Os portugueses têm de salvar-se de si próprios, para salvarem Portugal

quinta-feira, 17 de maio de 2012

2949. A hipocrisia galopante

A hipocrisia é uma das mais marcantes características da sociedade portuguesa, melhor dito, de estratos da sociedade portuguesa, sendo o da Oposição e o da maior parte da opinião publicada bem exemplificativos.

Quando se constatou que Portugal não poderia passar sem um pedido de ajuda externa, logo se constatou igualmente que os tempos que estariam para vir seriam duros, muito duros. Havíamos andado a folgar, a rir e a cantar por tempo demasiado e essa postura de irresponsabilidade colectiva iria sair-nos caríssima, como era inevitável que acontecesse.

Quando o pedido de ajuda foi feito e conhecidos os termos do memorando, mais se acentuou a percepção de que o futuro iria ser tudo menos risonho por um período alargado e tanto mais alargado quanto menos decididamente e com custos reais para o conjunto da nação, o problema fosse atacado.

Ora, os custos a suportar – toda a gente com dois dedos de testa o sabia – teriam que fazer-se sentir na diminuição dos rendimentos da população (rendimentos fictícios, como se sabe, por não terem sustentação real no esforço nacional e respectiva produção, pelo que o suporte vinha quase exclusivamente dos impostos que os nossos parceiros europeus pagam).

E a diminuição dos rendimentos gerais teria que resultar – também todos o sabíamos – da abolição de direitos sem suporte e de regalias sem amparo.

A abolição de direitos e de regalias é evidente que teria que visar a diminuição de salários e a perda de emprego para muita gente e bem assim a suspensão de subsídios e outras prebendas similares.

Pretender-se que assim não fosse é ser-se muitas coisas e todas elas pouco dignas, mas, logo em primeira mão, completamente idiota.

Alguém em seu juízo perfeito, de boa fé e consciente das realidades é capaz de vir dizer que, quando lá no respectivo agregado familiar as coisas correm mal sob o ponto de vista económico, a atitude que toma é a de viver como se tivesse ordenado de nababo, em vez de realisticamente apertar o cinto?

Quando no agregado familiar as coisas correm mal, continua-se a pagar à mulher-a-dias ou dispensam-se-lhe os serviços e começa-se a passar a ferro por si mesmo?
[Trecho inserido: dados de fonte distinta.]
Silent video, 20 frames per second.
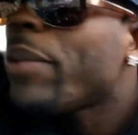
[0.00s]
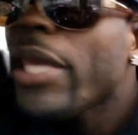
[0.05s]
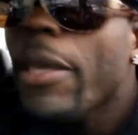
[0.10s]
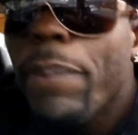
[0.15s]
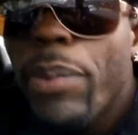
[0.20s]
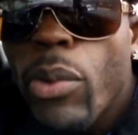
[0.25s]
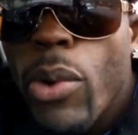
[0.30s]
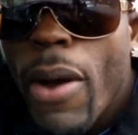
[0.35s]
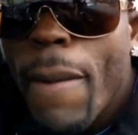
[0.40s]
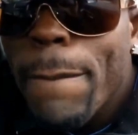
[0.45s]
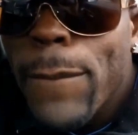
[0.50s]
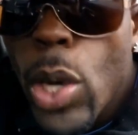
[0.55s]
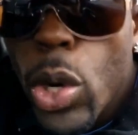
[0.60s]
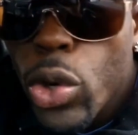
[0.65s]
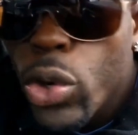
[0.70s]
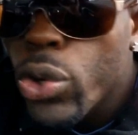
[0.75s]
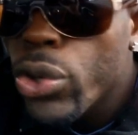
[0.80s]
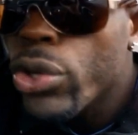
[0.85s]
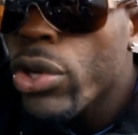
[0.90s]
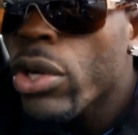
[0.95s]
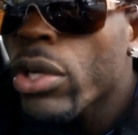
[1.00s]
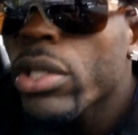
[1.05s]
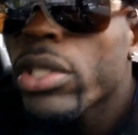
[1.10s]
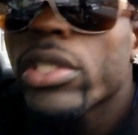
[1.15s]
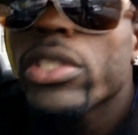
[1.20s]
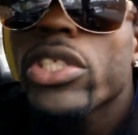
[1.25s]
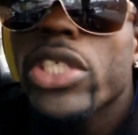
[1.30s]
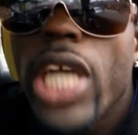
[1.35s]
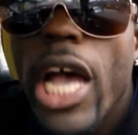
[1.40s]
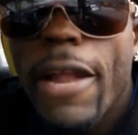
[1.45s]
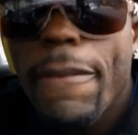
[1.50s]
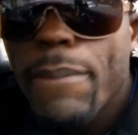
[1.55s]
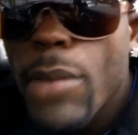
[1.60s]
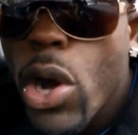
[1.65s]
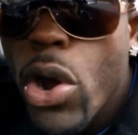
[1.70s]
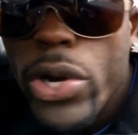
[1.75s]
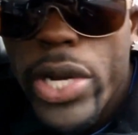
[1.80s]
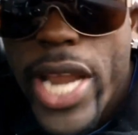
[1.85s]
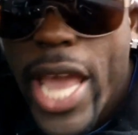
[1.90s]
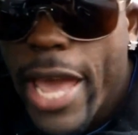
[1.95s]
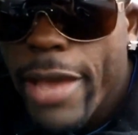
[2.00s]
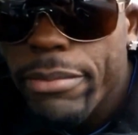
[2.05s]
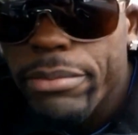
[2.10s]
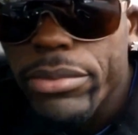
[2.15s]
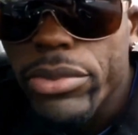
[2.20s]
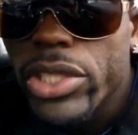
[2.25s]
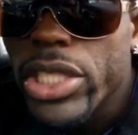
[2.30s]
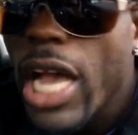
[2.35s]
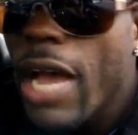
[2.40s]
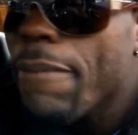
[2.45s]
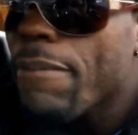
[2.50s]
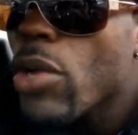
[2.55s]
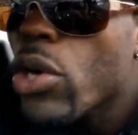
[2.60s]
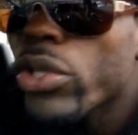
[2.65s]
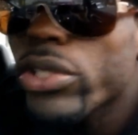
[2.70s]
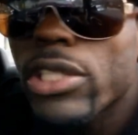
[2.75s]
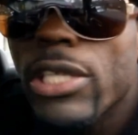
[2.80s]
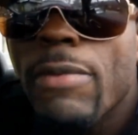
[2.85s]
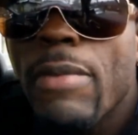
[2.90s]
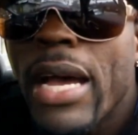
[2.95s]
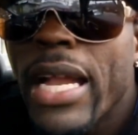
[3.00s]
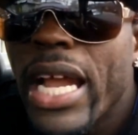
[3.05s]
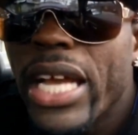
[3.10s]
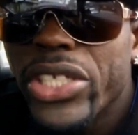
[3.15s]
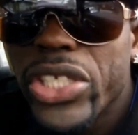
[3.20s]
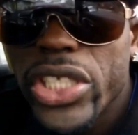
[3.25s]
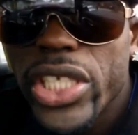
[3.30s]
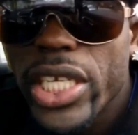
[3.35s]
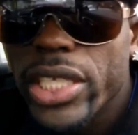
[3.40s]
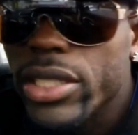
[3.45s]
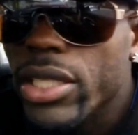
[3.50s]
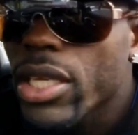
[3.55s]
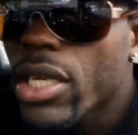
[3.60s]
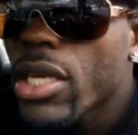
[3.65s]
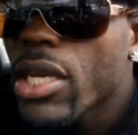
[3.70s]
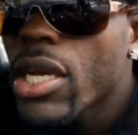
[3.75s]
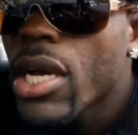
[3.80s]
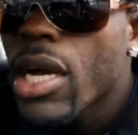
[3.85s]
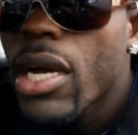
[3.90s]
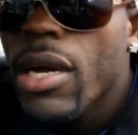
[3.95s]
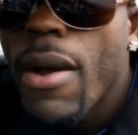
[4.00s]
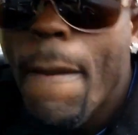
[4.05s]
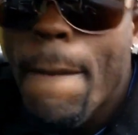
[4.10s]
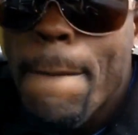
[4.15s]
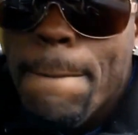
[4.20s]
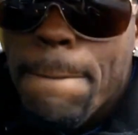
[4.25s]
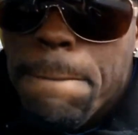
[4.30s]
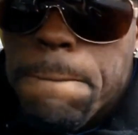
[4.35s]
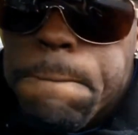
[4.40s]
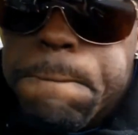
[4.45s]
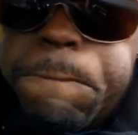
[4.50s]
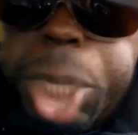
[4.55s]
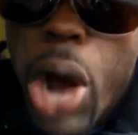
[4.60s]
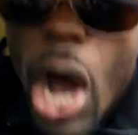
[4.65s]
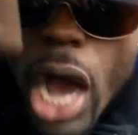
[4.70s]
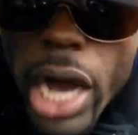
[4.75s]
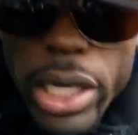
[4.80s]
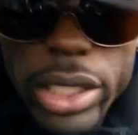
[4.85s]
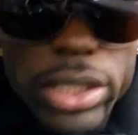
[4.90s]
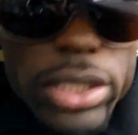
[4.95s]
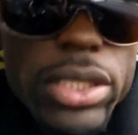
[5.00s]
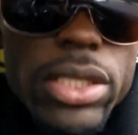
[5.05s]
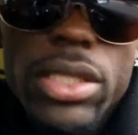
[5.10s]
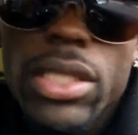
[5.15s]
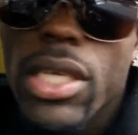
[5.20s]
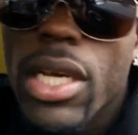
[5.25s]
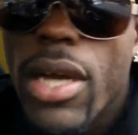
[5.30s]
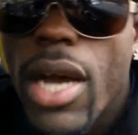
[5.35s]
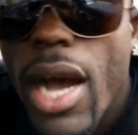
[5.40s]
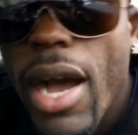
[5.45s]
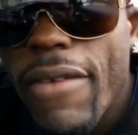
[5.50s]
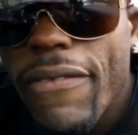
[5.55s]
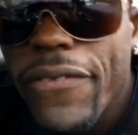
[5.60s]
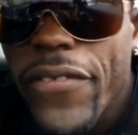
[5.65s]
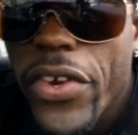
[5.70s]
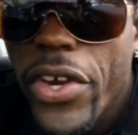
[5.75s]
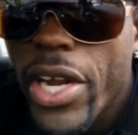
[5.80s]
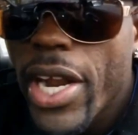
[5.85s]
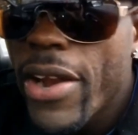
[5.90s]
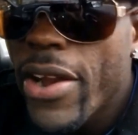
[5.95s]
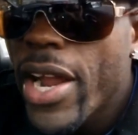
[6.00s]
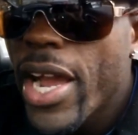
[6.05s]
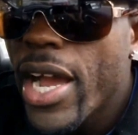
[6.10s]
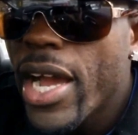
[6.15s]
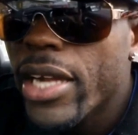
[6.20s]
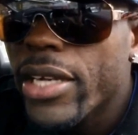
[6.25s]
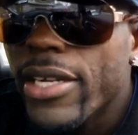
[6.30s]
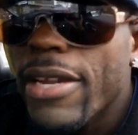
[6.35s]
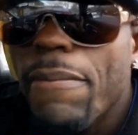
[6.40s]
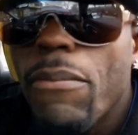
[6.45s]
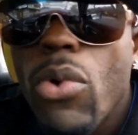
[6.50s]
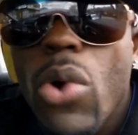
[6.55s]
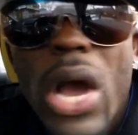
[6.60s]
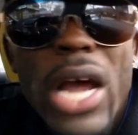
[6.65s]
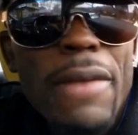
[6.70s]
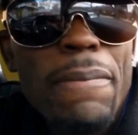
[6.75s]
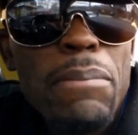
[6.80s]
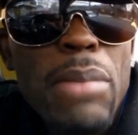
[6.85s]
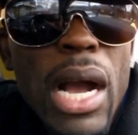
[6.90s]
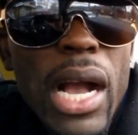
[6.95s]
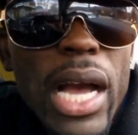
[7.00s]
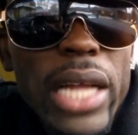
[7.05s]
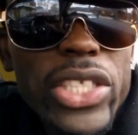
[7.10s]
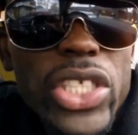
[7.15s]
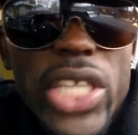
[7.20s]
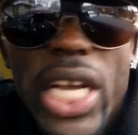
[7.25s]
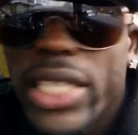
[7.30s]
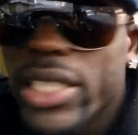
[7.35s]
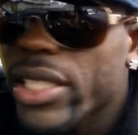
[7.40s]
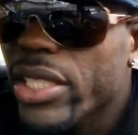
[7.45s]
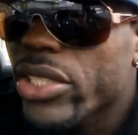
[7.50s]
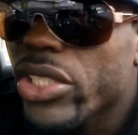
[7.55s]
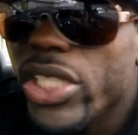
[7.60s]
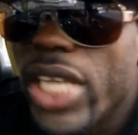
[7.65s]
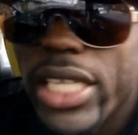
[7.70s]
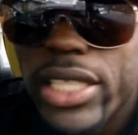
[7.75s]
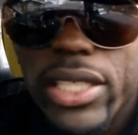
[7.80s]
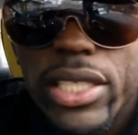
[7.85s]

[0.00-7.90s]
people who book Uno, chat about them. Chat about some other shit. Books! And further on, the one bugger chatting.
E, quando se dispensa a mulher-a-dias o dispensante é um patife fascista ou está a zelar pelos interesses do agregado familiar?

Ora, um país mais não é do que um agregado familiar de proporções gigantescas.

Como é que pode alguém bem intencionado pretender que numa situação como aquela em que nos puseram, os níveis salariais se mantivessem intocados e o desemprego ao nível percentual anterior à crise?

Mas isso contradiz tudo o que o senso das realidades determina. Assim sendo, não estaríamos em crise. E estamos assim, precisamente porque alguém nos meteu em crise. E nós ajudámos à festa. Já elegendo-os, mesmo quando vimos que não serviam e que estavam a tramar-nos, já levando vida de ricos, quando não passávamos de pelintras, a viver à custa de terceiros.

Só esta última condição, a de termos vivido tantos anos à custa do esforço e dos impostos alheios, devia ser tal motivo de embaraço para todos nós que uma postura de dignidade obrigar-nos-ia a manter uma atitude de recato e a trabalhar duramente para pagarmos o que devemos e sairmos rapidamente deste lamaçal.

Para nunca mais nele deixarmos que alguém nos metesse.

Pois bem, não é isso a que temos vindo a assistir, o que revela bem a falta de brio e hipocrisia que assola a sociedade portuguesa actual, de que são bem representativas as atitudes dos que isto causaram e agora começam a querer aparecer como se limpos estivessem e os culpados sejam aqueles que estão a esforçar-se por devolver a dignidade ao país e aos seus cidadãos.

Com sacrifícios, sim. Porque sem sacrifício ninguém consegue seja o que for. Porque é o sacrifício que limpa a alma e redime o pecador.